今回の作品は、港に展示された大きな彫刻作品“Merry Gates”。三角錐の支柱のみで支えられた、一見不安定な構造物は、ゆっくりとゆれている。また、彫刻の下には瓦が敷き詰められ、それらはまるで瀬戸内海の島々や波のようだ。「作品の中に磁石が入っていて、うまいこと反発して動くようにできています。港からお客さんが来るので、何か象徴的なものが欲しいなってずっと考えてはいたんですけど、誰からも提案がなかったので、じゃあ僕が作ろうと思って」と、笑みを溢す。

瀬戸内国際芸術祭は社会実践力育成プログラムの1つでもあり、毎年多くの学生が参加している。「開催年は作品制作のお手伝いをしたりできると思うし、そうでなくても残っている作品を見たり、島を散策したり、別の島を訪れたりすることもできます。そこに住んでいる人の生活にも触れられるし、新たな出会いもあるでしょう。実際に島を訪れることが何より貴重で、重要な体験だと思います」。

瀬戸芸が続いていく中で、芸術祭を通して新たな発見をし、アートそのものに興味を持つ人が増えたり、自身の制作活動に何か繋がる何かを感じてくれる人がいれば嬉しい、と内田先生は願う。

除虫菊の家  ©️畠山 崇
Merry Gates  ©️木田 光重

アートと生きるということ

2023年3月で定年を迎え、京都精華大学の教員としては区切りを迎える内田先生。「学生には作ることは面白い、って思ってもらえたらいいな」と微笑む。制作には完成まで様々な過程が生じ、モチベーションの維持が必須。そのためにも、モノを作ることに対するワクワク感や面白さを学んで身につけ、完成に行き着くまでの過程を楽しむことが重要なのだ。直接それを伝えたことはないけどね、と先生は悪戯っぽく微笑む。

また、制作に欠かせないのが、作品に対するコンセプトや想い。「僕が彫刻を作り始めた最初の頃っていうのは、コンセプトがどうのって話は出たことがなかったんです。誰も作ったことのない面白いものを作る、ただそれだけでした。その中で、各アーティストが試行錯誤して、各自課題やコンセプトを考えた。今となっては社会がコンセプトを求めていますし、それがないと作家として伸びていかないっていうのも事実です。わかりません、では通用しない世の中ですので、社会と関わる中で、そこは意識して欲しいと思います」。

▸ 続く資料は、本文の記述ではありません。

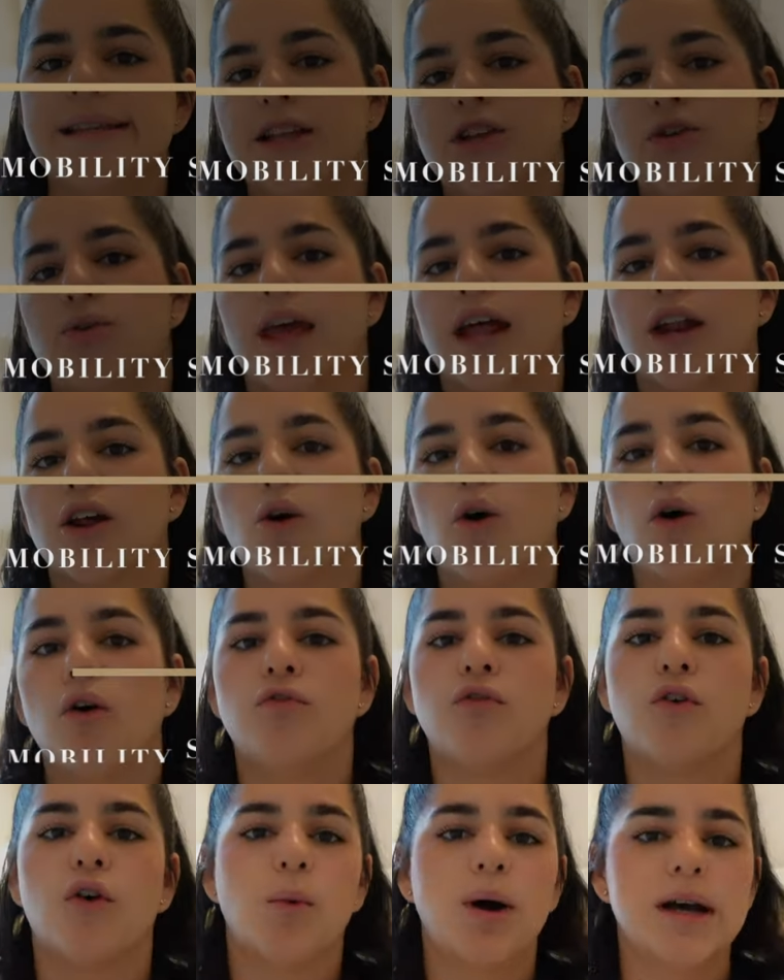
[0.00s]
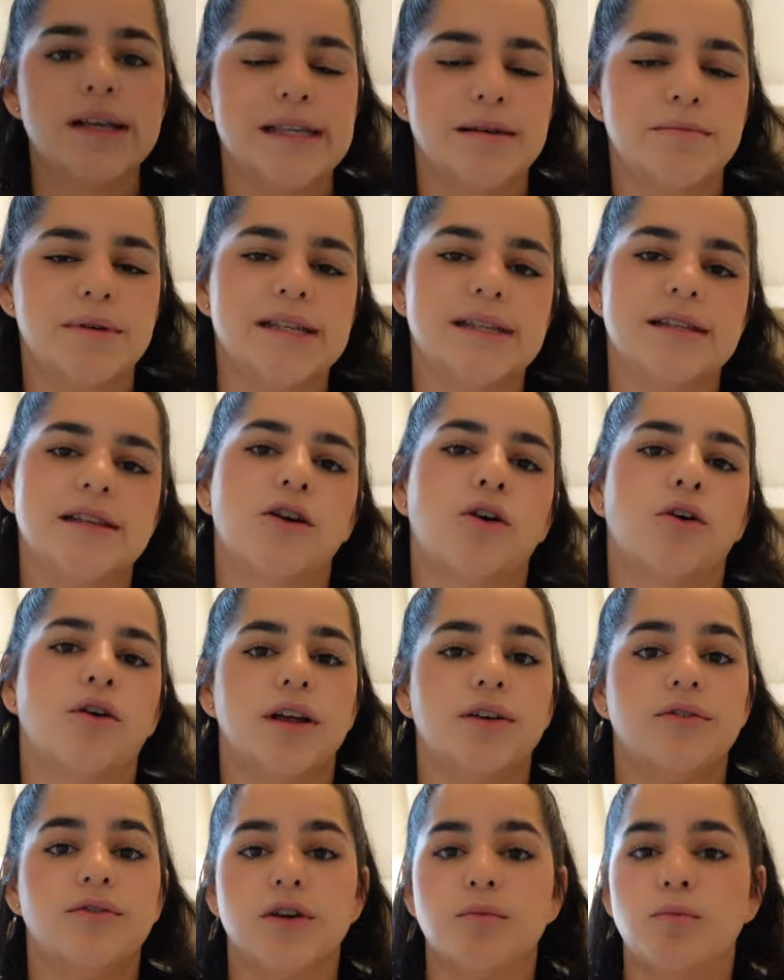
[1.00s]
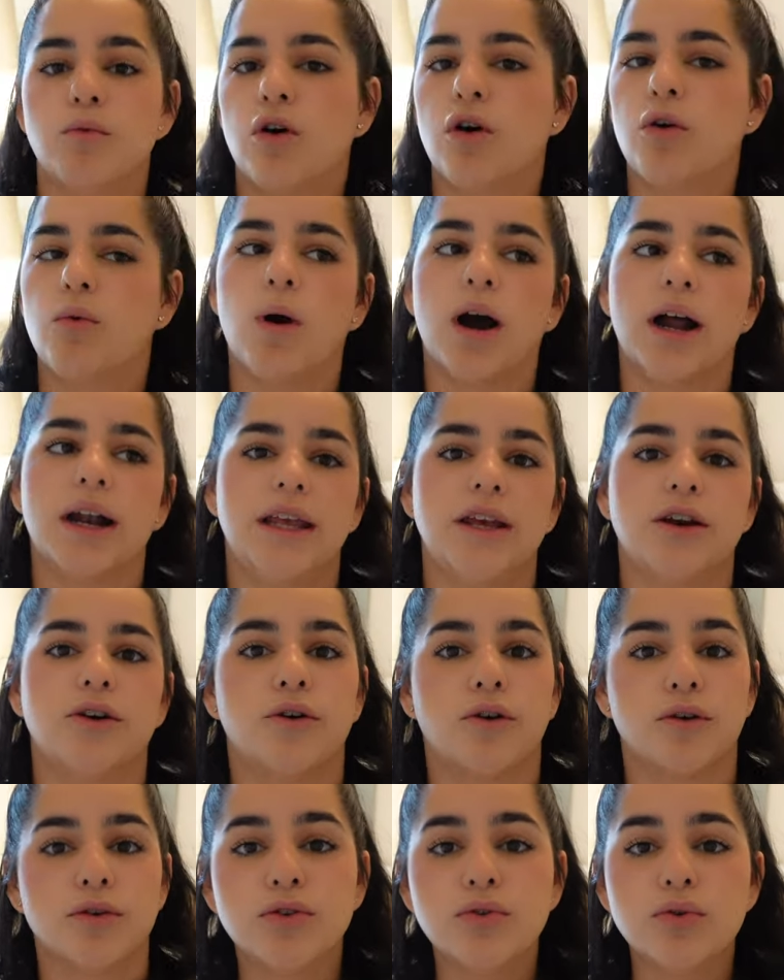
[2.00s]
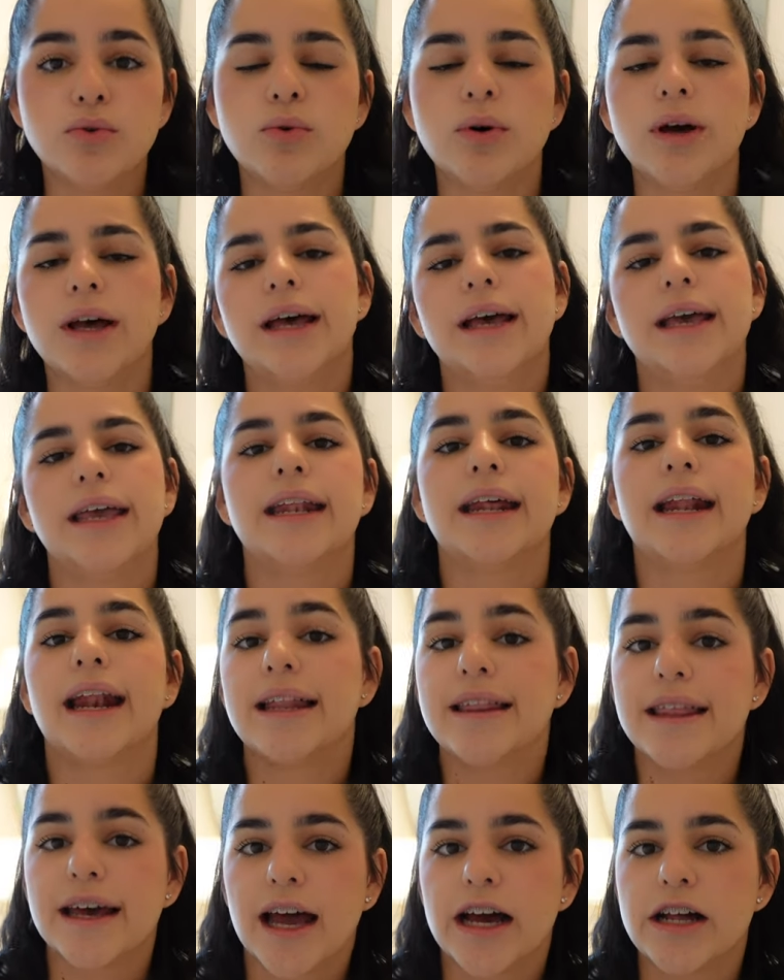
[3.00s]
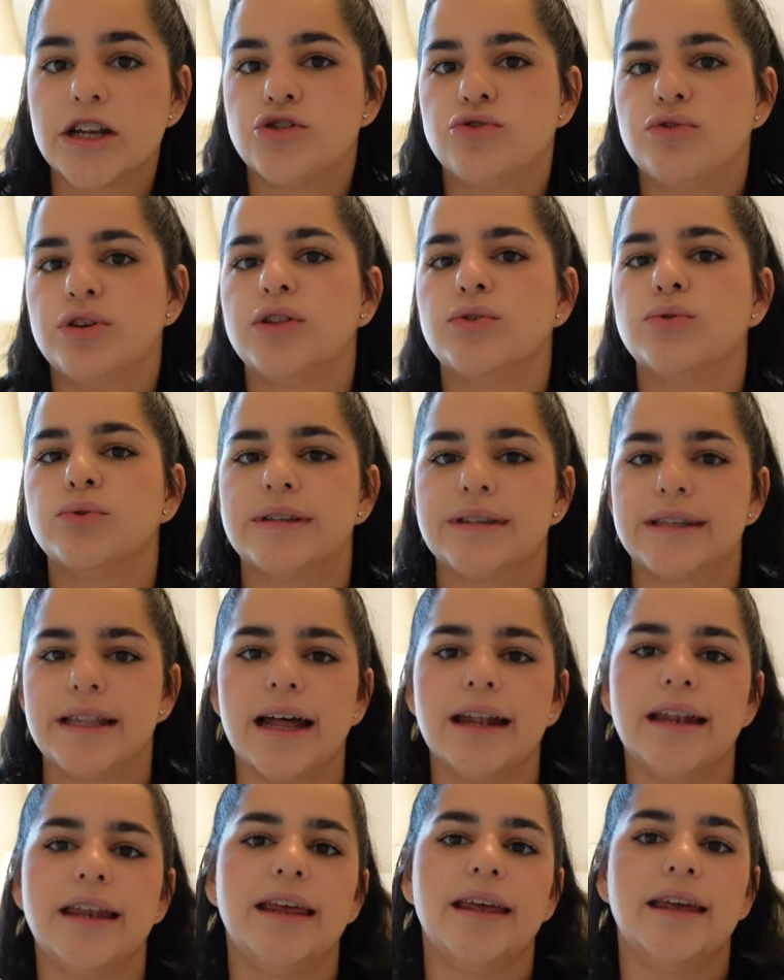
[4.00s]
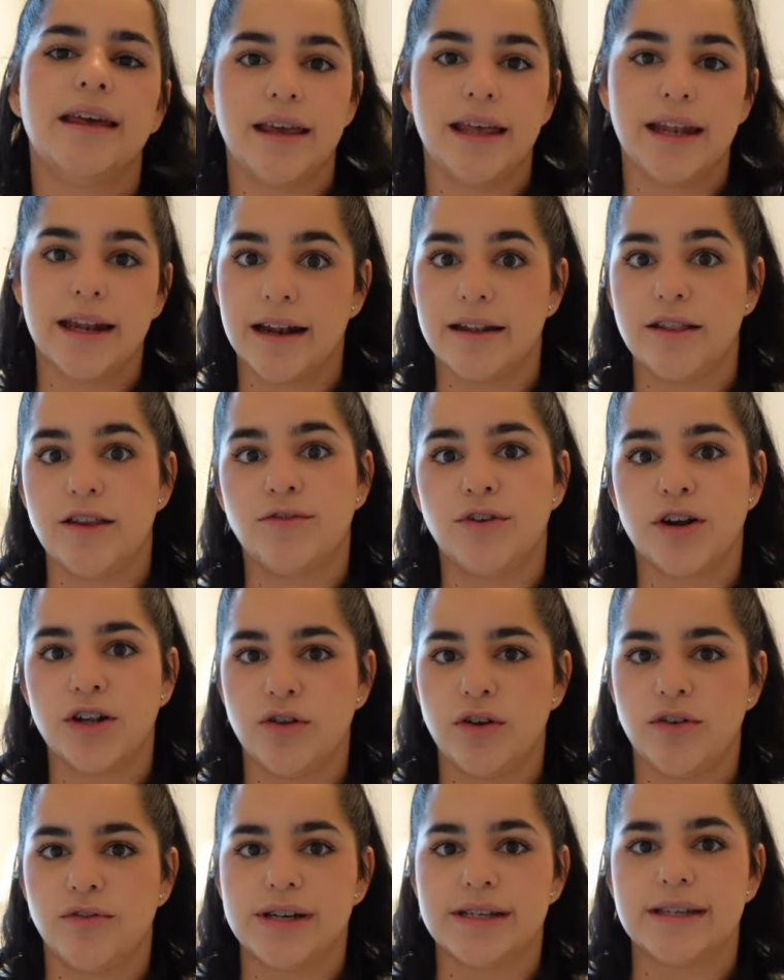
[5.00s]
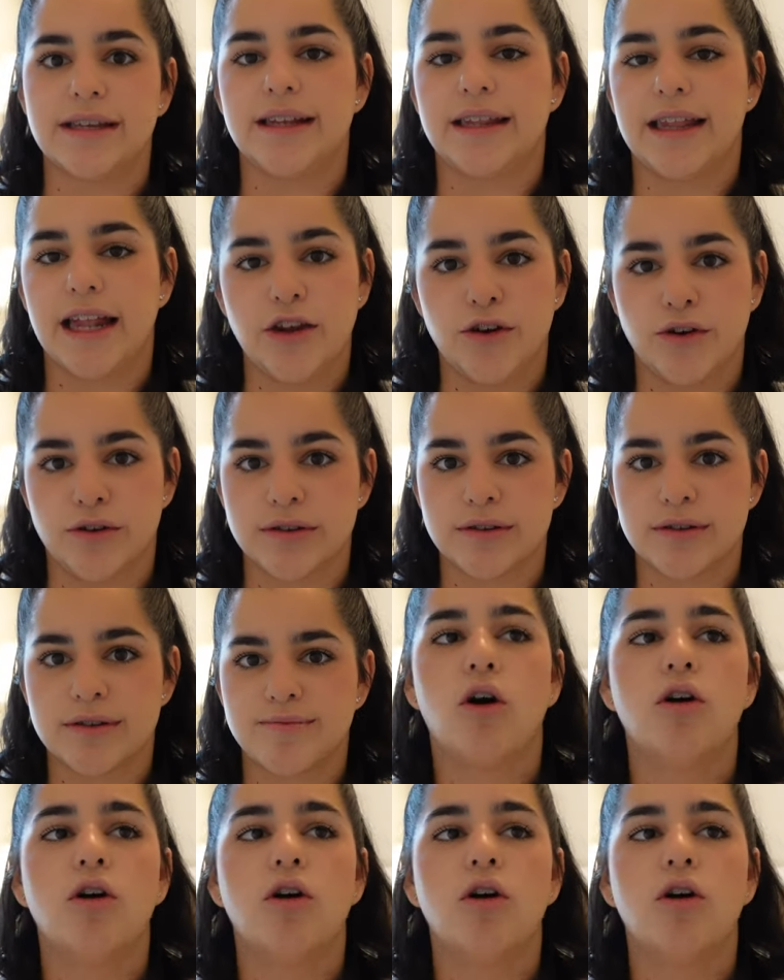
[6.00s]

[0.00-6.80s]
that you can go for one semester or even more, 1 year or two, in another country to study in a different university than yours.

自分がアーティストとして活動できるのは長くても15年、そう語る内田先生は今後、若いクリエイターの手助けができたらいいな、と意気込む。「自分の好きなことをやりながら、意欲を持っている若い人たちの手助けをしてみようかなって想いがあります。逆に僕自身も刺激を受けるだろうし、歳をとるとだんだん孤独になっていきますから、その時周りに人がいたら楽しいですしね」。

“一生現役”、それは力強く生きる瀬戸内海の島民の方々の生き様から学んだのだという。好きなことを全力で。内田先生の瞳はまるで少年のように輝いている。